Why do they adopt such a selective approach while citing international documents?
It should be noted that no way could Russia’s actions be compared with what the West does – Russia acts upon the invitation of the Ukraine’s legal authority. Here is the mismatch between the international law and what Western politicians say and do, they realize well that the authority which has invited Russia is legal, that’s why the discussion is adroitly made slide to the issue of «legitimacy» which is not a legal, but rather a scientific notion. Talking about the interference into the process of self-determination, then again Russia is invited by the legal authorities. In contrast nobody in Crimea has invited the West. Thus the reference to the 1970 Declaration on International Law does not provide the West with any legal arguments. The West itself is in violation of the document.
Perhaps the Western colleagues, who affirm that the Crimea referendum is «in violation of international law» mean something else? Then why not make it precise? Let’s try to help them.

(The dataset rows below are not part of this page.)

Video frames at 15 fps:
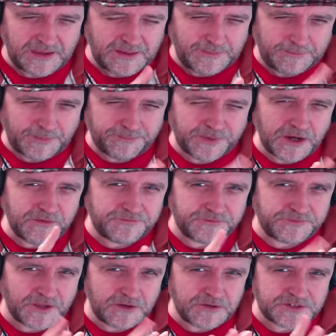but both
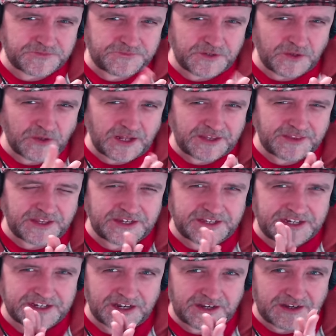of those feel like they
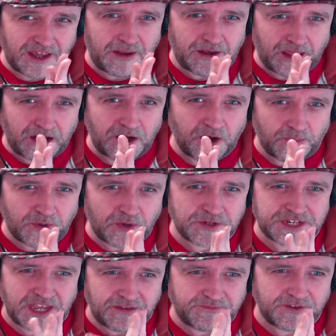need a, a lot more
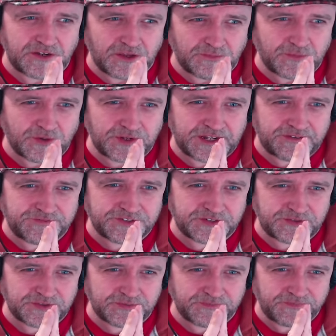depth, a lot more love
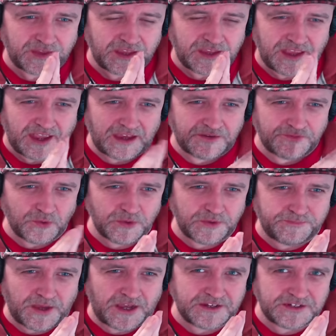to them. Out of all the
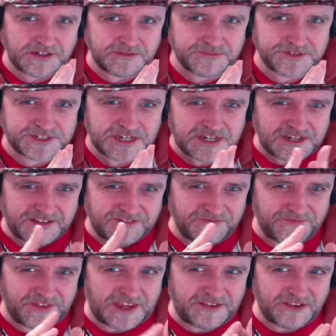biomes,
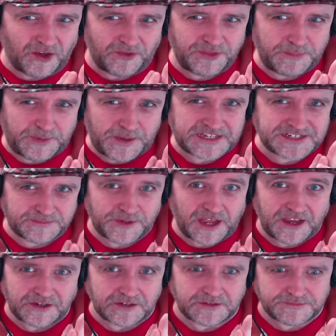they're not the better
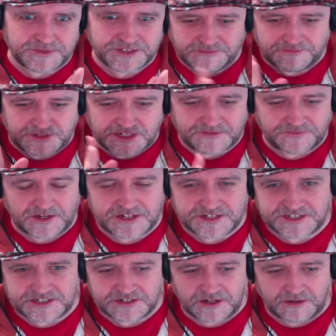biomes, let's
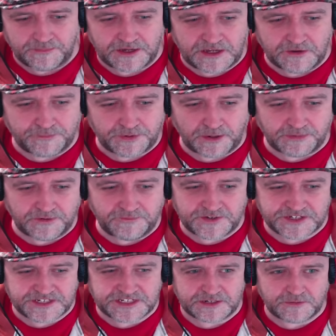face it. I mean, you've probably
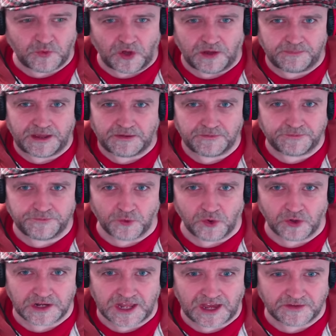visited, what, about
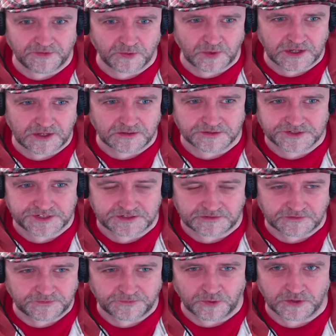four lava worlds
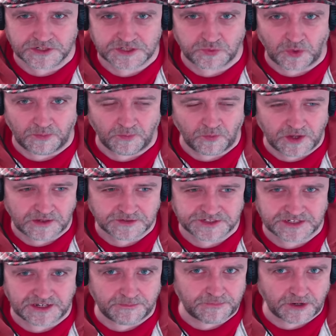and four swamp
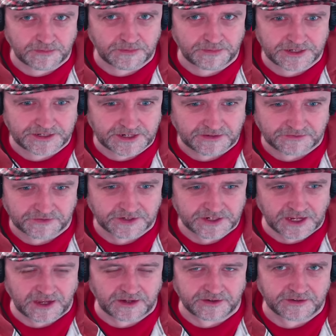worlds, and then probably never
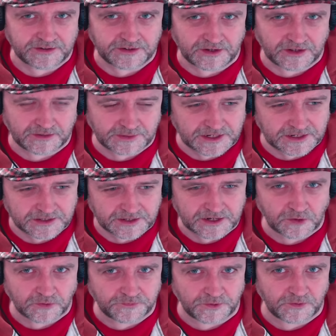again. You know what I mean?
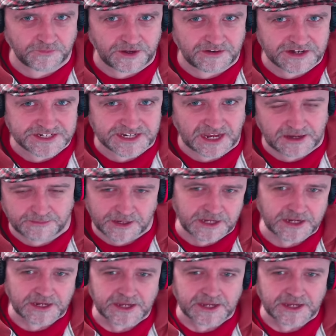They all feel very samey.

May be they don’t mean the referendum itself but rather the questions offered for consideration which could breach the international law in case the majority say yes? Perhaps they are afraid that the population of Crimea will support the peninsula’s accession to Russia? But in this case again there will be no violation of international law. The Declaration on the Principles of International Law states, «The establishment of a sovereign and independent State, the free association or integration with an independent State or the emergence into any other political status freely determined by a people constitute modes of implementing the right of self-determination by that people».
Then may be the Western colleagues want to say that the international law is breached because the referendum is held only in Crimea, not the whole Ukraine? Then the question arises, what international legal norm is violated by a referendum held in Crimea only?
May be they are too shy to adduce this argument because they have failed to find an explanation why they were the first to recognize the independence of South Sudan separated from the Republic of Sudan as a result of referendum held only in the south of the country? The referendum was held there under the United Nations aegis. The same applies to the referendum conducted by the United Nations in Eritrea separated from Ethiopia to be universally recognized. Then it should be explained why the West has not declared the referendum to be held in Scotland in September 2014 to be in violation of international law as it will not take place in other regions of Great Britain?
The last hope for Western lawyers is the ruling of Canada’s Supreme Court in 1998 saying the separation of Quebec is impossible on the basis of a referendum held in Quebec only instead of all-Canada vote. This is a great argument but with a string attached: Canada does not rule the world and its court decisions are not part of international law.
So what do Western governments and their lawyers mean when they say the Crimea referendum is «in violation of international law»? The lack of clear-cut definitions and weighty legal arguments is egregious. It proves that they understand well the referendum in Crimea does not violate any whatsoever international legal norms. To the contrary, it’s an example of compliance with international law by the people of Crimea.